═══ Dataset content ═══
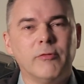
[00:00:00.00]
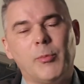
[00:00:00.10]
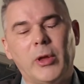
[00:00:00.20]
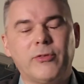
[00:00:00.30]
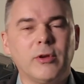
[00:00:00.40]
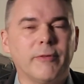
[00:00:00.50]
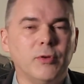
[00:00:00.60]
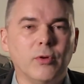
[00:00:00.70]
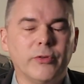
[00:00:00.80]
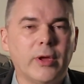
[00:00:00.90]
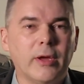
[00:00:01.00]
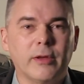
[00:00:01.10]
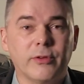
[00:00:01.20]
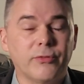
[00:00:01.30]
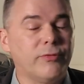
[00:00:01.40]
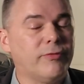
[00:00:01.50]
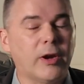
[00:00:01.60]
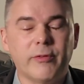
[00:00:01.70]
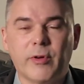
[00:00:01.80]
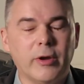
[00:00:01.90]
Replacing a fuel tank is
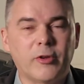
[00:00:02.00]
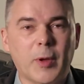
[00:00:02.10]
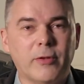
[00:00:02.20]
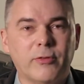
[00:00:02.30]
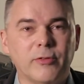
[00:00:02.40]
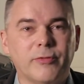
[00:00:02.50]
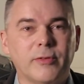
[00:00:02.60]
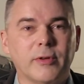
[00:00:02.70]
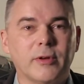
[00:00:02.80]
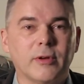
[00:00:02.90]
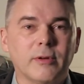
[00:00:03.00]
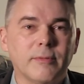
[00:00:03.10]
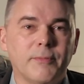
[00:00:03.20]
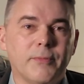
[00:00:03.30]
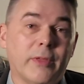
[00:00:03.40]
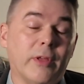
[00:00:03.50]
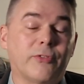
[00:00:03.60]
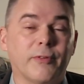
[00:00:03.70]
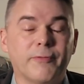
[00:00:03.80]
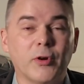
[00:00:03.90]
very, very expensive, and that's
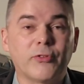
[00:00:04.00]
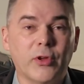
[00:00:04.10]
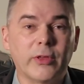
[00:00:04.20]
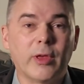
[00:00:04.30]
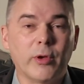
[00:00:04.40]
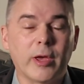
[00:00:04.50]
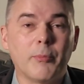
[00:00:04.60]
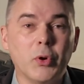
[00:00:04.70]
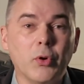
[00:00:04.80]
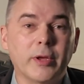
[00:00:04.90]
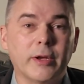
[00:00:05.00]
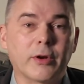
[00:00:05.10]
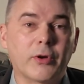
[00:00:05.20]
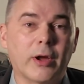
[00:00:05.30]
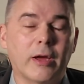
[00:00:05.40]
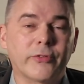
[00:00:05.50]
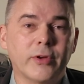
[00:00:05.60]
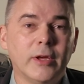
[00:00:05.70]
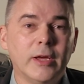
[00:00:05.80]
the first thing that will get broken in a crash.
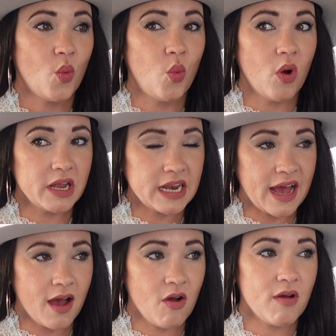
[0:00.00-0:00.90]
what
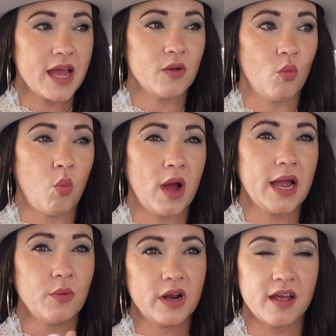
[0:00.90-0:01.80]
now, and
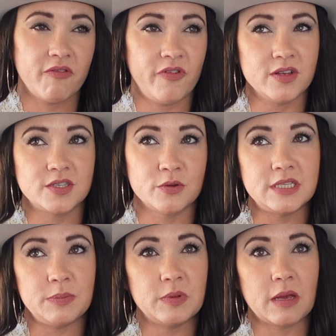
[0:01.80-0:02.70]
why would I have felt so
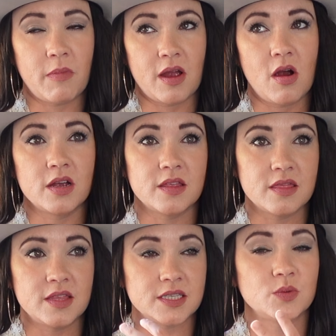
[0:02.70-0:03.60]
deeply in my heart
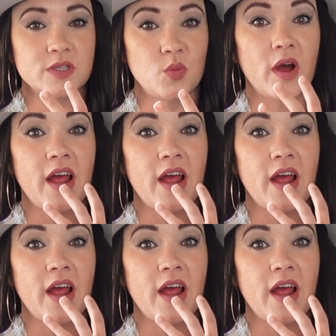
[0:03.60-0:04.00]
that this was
═══
> _What the task requires_
Having found the line with "[00:00:00.30]" and the line with "[00:00:03.70]" in the material above, write out exactly those two and every line between, leaving the pictures out.

> _Exercise solution_
[00:00:00.30]
[00:00:00.40]
[00:00:00.50]
[00:00:00.60]
[00:00:00.70]
[00:00:00.80]
[00:00:00.90]
[00:00:01.00]
[00:00:01.10]
[00:00:01.20]
[00:00:01.30]
[00:00:01.40]
[00:00:01.50]
[00:00:01.60]
[00:00:01.70]
[00:00:01.80]
[00:00:01.90]
Replacing a fuel tank is
[00:00:02.00]
[00:00:02.10]
[00:00:02.20]
[00:00:02.30]
[00:00:02.40]
[00:00:02.50]
[00:00:02.60]
[00:00:02.70]
[00:00:02.80]
[00:00:02.90]
[00:00:03.00]
[00:00:03.10]
[00:00:03.20]
[00:00:03.30]
[00:00:03.40]
[00:00:03.50]
[00:00:03.60]
[00:00:03.70]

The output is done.